Leurs héros sont faux. En 1994, le directeur de l’Hôtel des Mille Collines sauve 1 268 personnes du génocide. Une bravoure célébrée par hollywood, mais contestée par les rescapés.
Bernard Makuza était réfugié au Mille Collines. Il est par ailleurs hutu, ce que personne ne mentionne plus à l’heure où la reconstruction nationale passe par l’oubli des distinctions prétendument ethniques. « Paul Rusesabagina, un héros ? Les militaires et les miliciens venaient boire des coups avec lui, il exigeait que l’on paye les chambres. C’est héroïque d’exiger du liquide, des chèques ou des reconnaissances de dette de la part de réfugiés dont les familles, dehors, se font massacrer ? »
Le deuxième personnage de l’Etat rwandais est, selon Paul Rusesabagina, l’exemple même de l’agent « manipulé » par le président Kagamé. Comme Wellars Gasamagera, ancien sénateur, qui s’est retrouvé à dormir dans le couloir de l’hôtel, faute d’avoir eu de quoi payer sa chambre. « Ceux qui n’avaient pas d’argent sortaient sans résistance, raconte-t-il. Les gens étaient hébétés. On s’accrochait à un semblant de sécurité. Dormir dans un couloir quand la mort vous attend, quelle importance ? »

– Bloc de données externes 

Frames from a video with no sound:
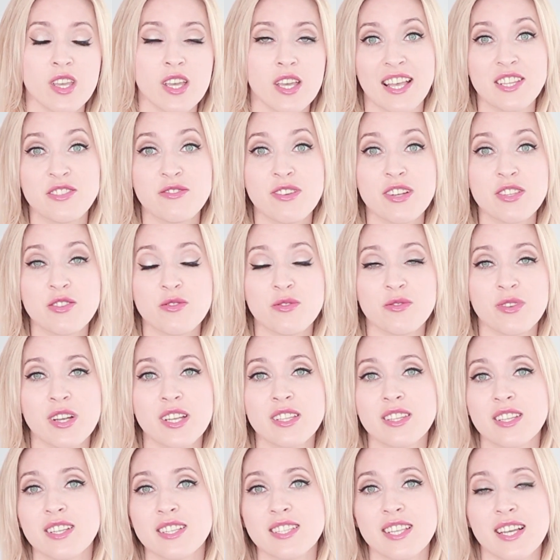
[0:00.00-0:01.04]
and try to create
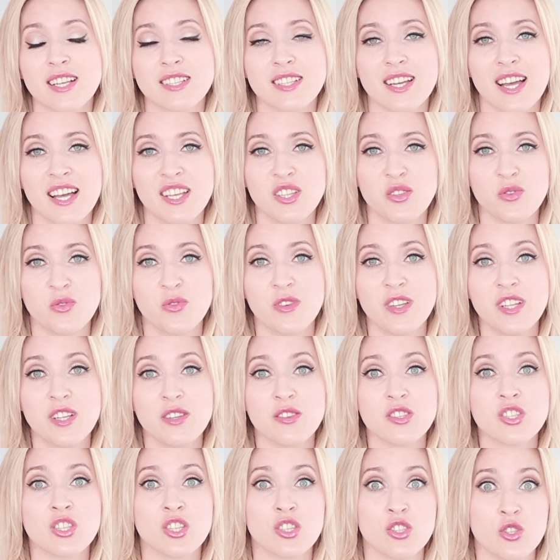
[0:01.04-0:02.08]
the exact kind of
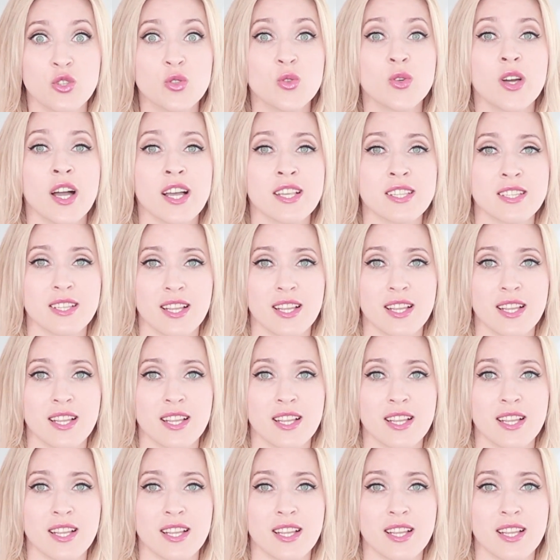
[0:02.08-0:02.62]
videos that you guys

Alexis Vuningoma, ancien employé au Mille Collines, ou Cyrille Ntaganira, avocat au barreau du Rwanda, sont-il « manipulés » eux aussi ? « Tous les jours on attendait la mort, dit celui-ci. La seule question était : comment ? Les machettes terrorisaient. Dans l’hôtel, ça ne criait pas, ça ne pleurait pas, ça sentait la mort. On faisait ce qu’on nous disait. Quand Rusesabagina est venu nous dire qu’il fallait payer, j’ai pu rester car on était une quinzaine dans la chambre et l’un d’entre nous lui a signé une reconnaissance de dette. »
Ces anciens réfugiés rêvent d’un autre film hollywoodien « qui raconte la vérité ». L’un d’eux, Edouard Kayihura, devenu avocat aux Etats-Unis, mais néanmoins « totalement aux mains du régime »,selon Paul Rusesabagina, a publié un livre, Inside the Hotel Rwanda (2014, BenBella Books), qui a pour Hollywood un inconvénient majeur : il est dépourvu de héros. Tous disent cependant retrouver dans ce livre leur vraie histoire.